### YOUR OBJECTIVE
Reproduce all of the entries character for character, while leaving out any pictures they contain.

SUPPLIED RECORDS START

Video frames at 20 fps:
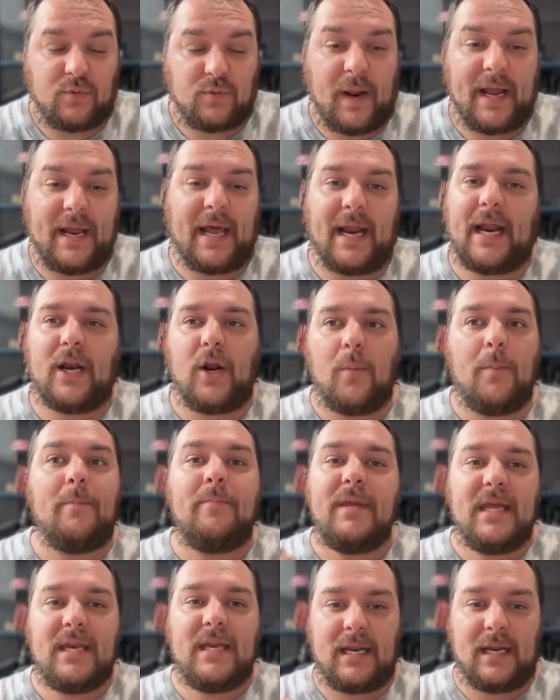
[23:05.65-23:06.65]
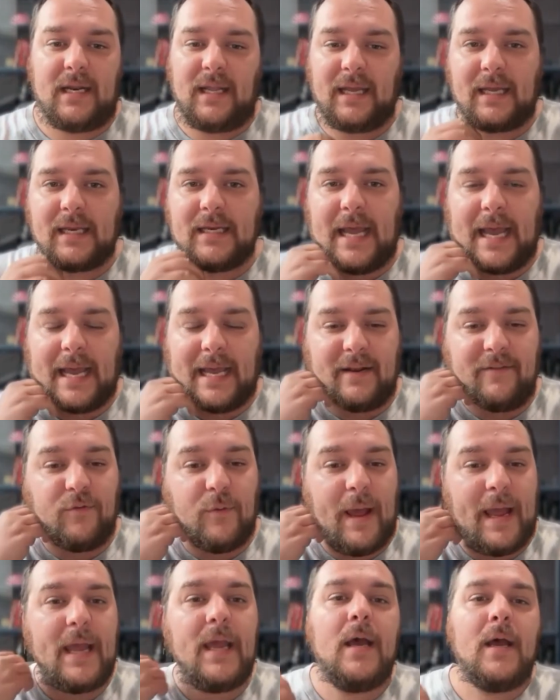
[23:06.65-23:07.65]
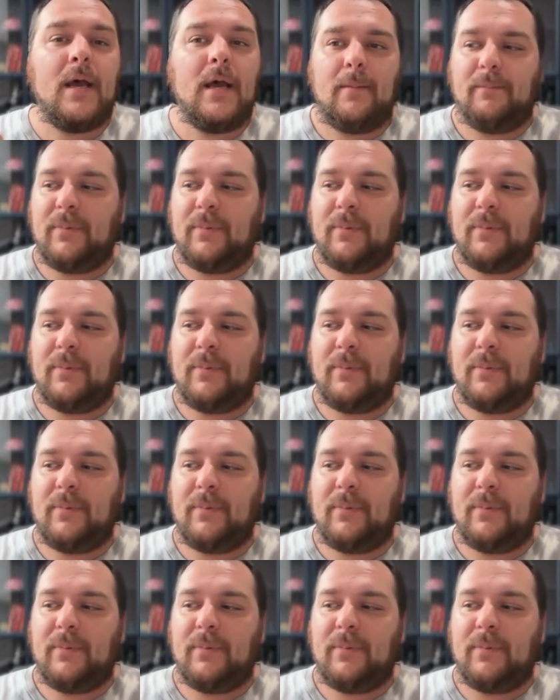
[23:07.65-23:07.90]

And I don't mean it in like a negative way, but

SUPPLIED RECORDS END

### YOUR RESPONSE
Video frames at 20 fps:
[23:05.65-23:06.65]
[23:06.65-23:07.65]
[23:07.65-23:07.90]

And I don't mean it in like a negative way, but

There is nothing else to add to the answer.